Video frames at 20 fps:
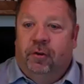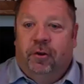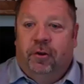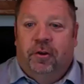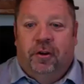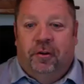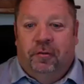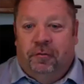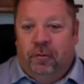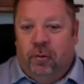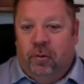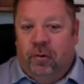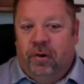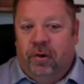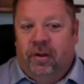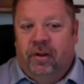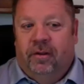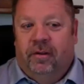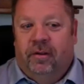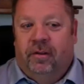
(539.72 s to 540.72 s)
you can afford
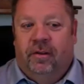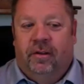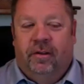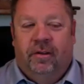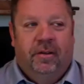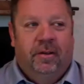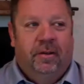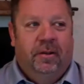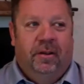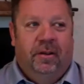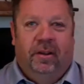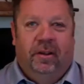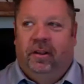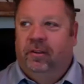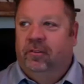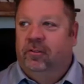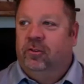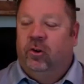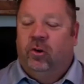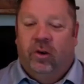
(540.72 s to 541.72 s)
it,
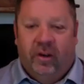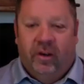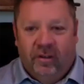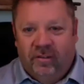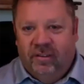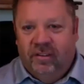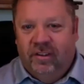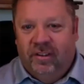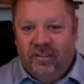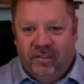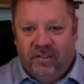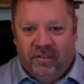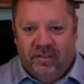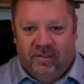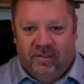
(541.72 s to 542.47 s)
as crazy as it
--
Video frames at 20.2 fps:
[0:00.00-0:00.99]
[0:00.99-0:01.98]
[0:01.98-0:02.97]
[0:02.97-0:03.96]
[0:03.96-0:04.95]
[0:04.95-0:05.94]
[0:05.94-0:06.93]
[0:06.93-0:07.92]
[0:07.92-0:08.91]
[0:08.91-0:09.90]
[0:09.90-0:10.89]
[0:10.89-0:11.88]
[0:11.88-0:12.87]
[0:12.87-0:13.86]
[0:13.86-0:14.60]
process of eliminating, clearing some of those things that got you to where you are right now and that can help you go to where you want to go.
---
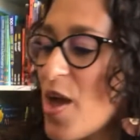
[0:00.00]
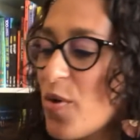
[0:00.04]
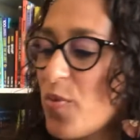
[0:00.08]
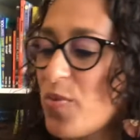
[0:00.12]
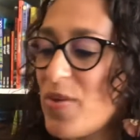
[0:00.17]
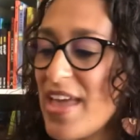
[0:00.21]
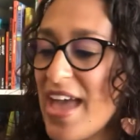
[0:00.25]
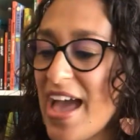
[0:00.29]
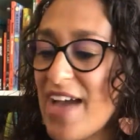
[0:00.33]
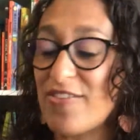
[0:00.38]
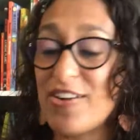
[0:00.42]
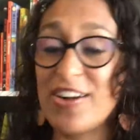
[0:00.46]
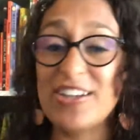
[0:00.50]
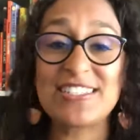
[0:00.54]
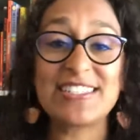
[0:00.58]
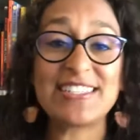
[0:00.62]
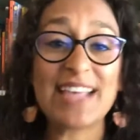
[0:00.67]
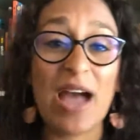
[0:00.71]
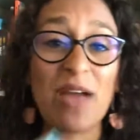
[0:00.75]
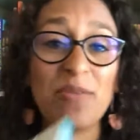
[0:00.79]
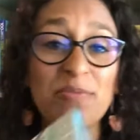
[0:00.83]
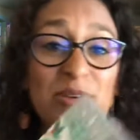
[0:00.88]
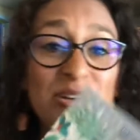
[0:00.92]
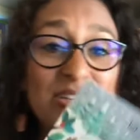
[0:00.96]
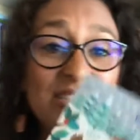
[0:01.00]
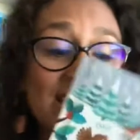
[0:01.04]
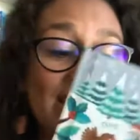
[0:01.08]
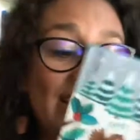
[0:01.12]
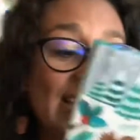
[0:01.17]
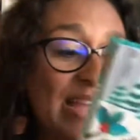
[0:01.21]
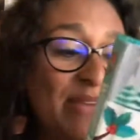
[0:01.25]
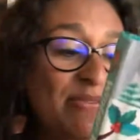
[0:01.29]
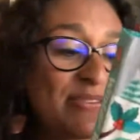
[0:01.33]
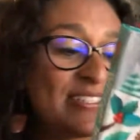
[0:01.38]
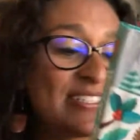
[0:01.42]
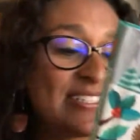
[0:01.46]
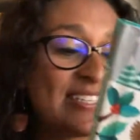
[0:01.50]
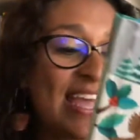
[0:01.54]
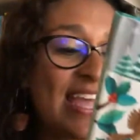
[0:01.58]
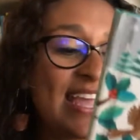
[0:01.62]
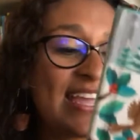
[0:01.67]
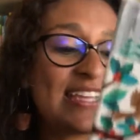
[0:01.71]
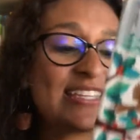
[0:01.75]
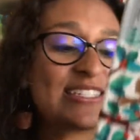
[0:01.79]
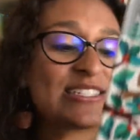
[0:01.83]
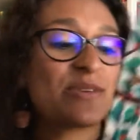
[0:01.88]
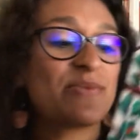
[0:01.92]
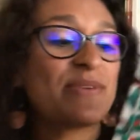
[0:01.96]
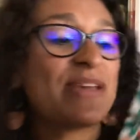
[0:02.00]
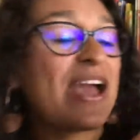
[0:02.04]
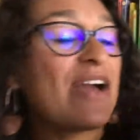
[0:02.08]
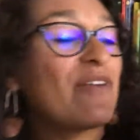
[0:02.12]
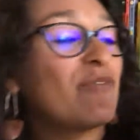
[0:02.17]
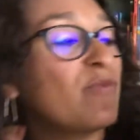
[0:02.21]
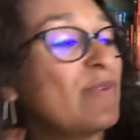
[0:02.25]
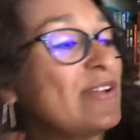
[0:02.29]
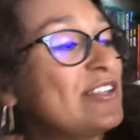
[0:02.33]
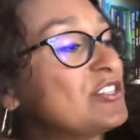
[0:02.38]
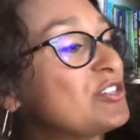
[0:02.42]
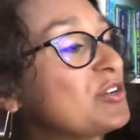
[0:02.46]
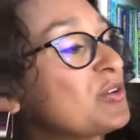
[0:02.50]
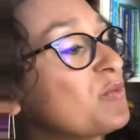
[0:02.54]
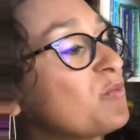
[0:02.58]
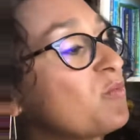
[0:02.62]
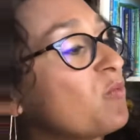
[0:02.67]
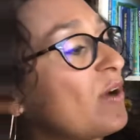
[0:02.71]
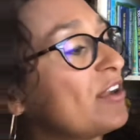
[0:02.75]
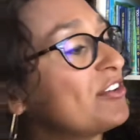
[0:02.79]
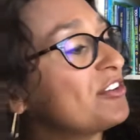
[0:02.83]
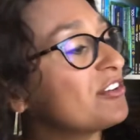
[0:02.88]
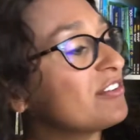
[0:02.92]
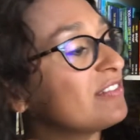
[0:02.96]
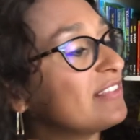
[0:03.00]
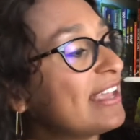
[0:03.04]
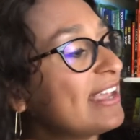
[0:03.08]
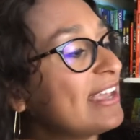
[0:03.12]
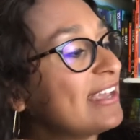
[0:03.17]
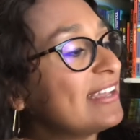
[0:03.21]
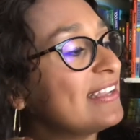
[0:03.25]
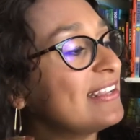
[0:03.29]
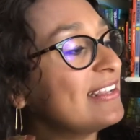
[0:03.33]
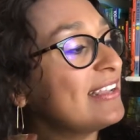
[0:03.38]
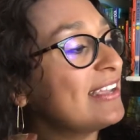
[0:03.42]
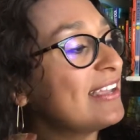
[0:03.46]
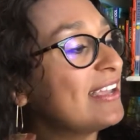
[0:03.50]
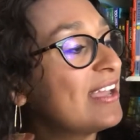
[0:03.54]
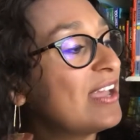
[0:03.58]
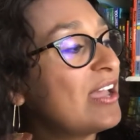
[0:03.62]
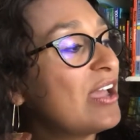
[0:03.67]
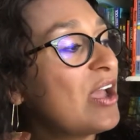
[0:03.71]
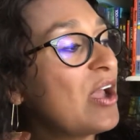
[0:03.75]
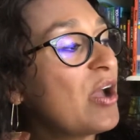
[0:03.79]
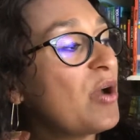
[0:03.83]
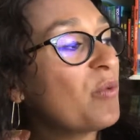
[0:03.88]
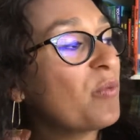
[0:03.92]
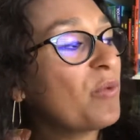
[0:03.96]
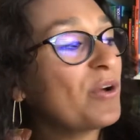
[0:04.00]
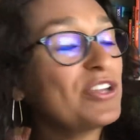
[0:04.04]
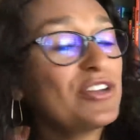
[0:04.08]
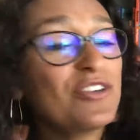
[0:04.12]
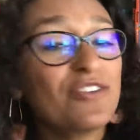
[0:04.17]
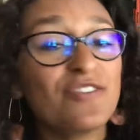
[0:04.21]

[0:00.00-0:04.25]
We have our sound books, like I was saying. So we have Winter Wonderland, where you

-- DIRECTIONS --
Reproduce every line from the entries that holds the word "Video".

-- EXERCISE RESULT --
Video frames at 20 fps:
Video frames at 20.2 fps:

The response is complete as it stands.